Dataset records

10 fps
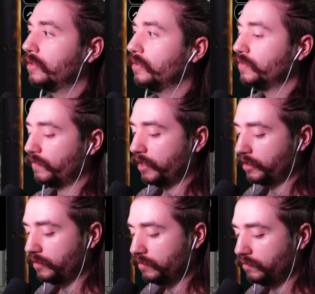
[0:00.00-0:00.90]
Ghost
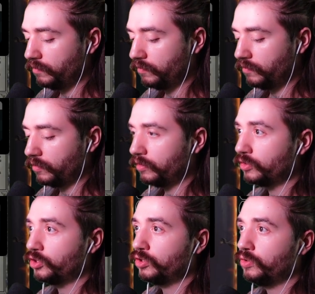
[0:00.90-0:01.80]
Vacuum.
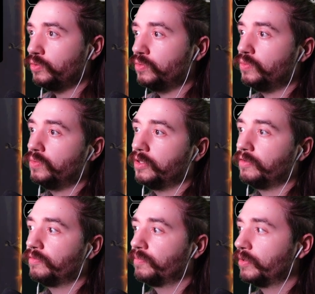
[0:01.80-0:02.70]
Virtue
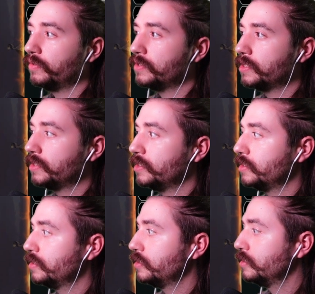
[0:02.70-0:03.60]
of
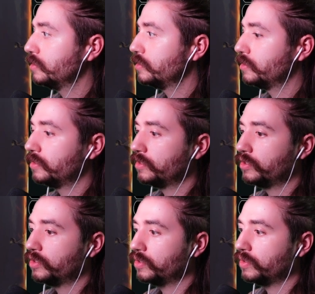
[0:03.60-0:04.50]
Persistence.
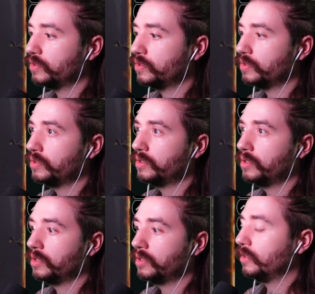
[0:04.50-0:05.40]
Sure.
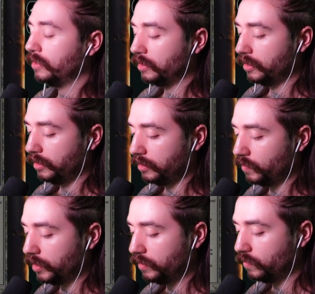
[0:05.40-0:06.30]
And then
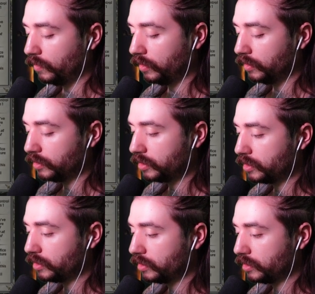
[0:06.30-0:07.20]
we
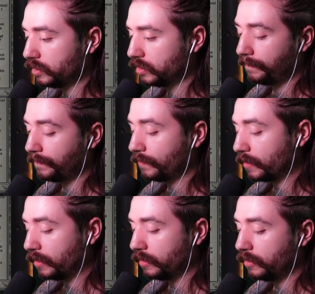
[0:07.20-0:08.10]
want...
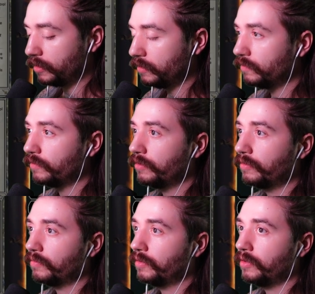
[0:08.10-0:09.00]
Go for the
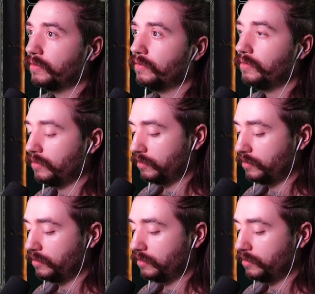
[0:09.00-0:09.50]
Throat.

-- EXERCISE DIRECTIONS --
Exact copies of all the entries are needed; output them without the pictures.

-- OUTPUT BELOW --
10 fps
[0:00.00-0:00.90]
Ghost
[0:00.90-0:01.80]
Vacuum.
[0:01.80-0:02.70]
Virtue
[0:02.70-0:03.60]
of
[0:03.60-0:04.50]
Persistence.
[0:04.50-0:05.40]
Sure.
[0:05.40-0:06.30]
And then
[0:06.30-0:07.20]
we
[0:07.20-0:08.10]
want...
[0:08.10-0:09.00]
Go for the
[0:09.00-0:09.50]
Throat.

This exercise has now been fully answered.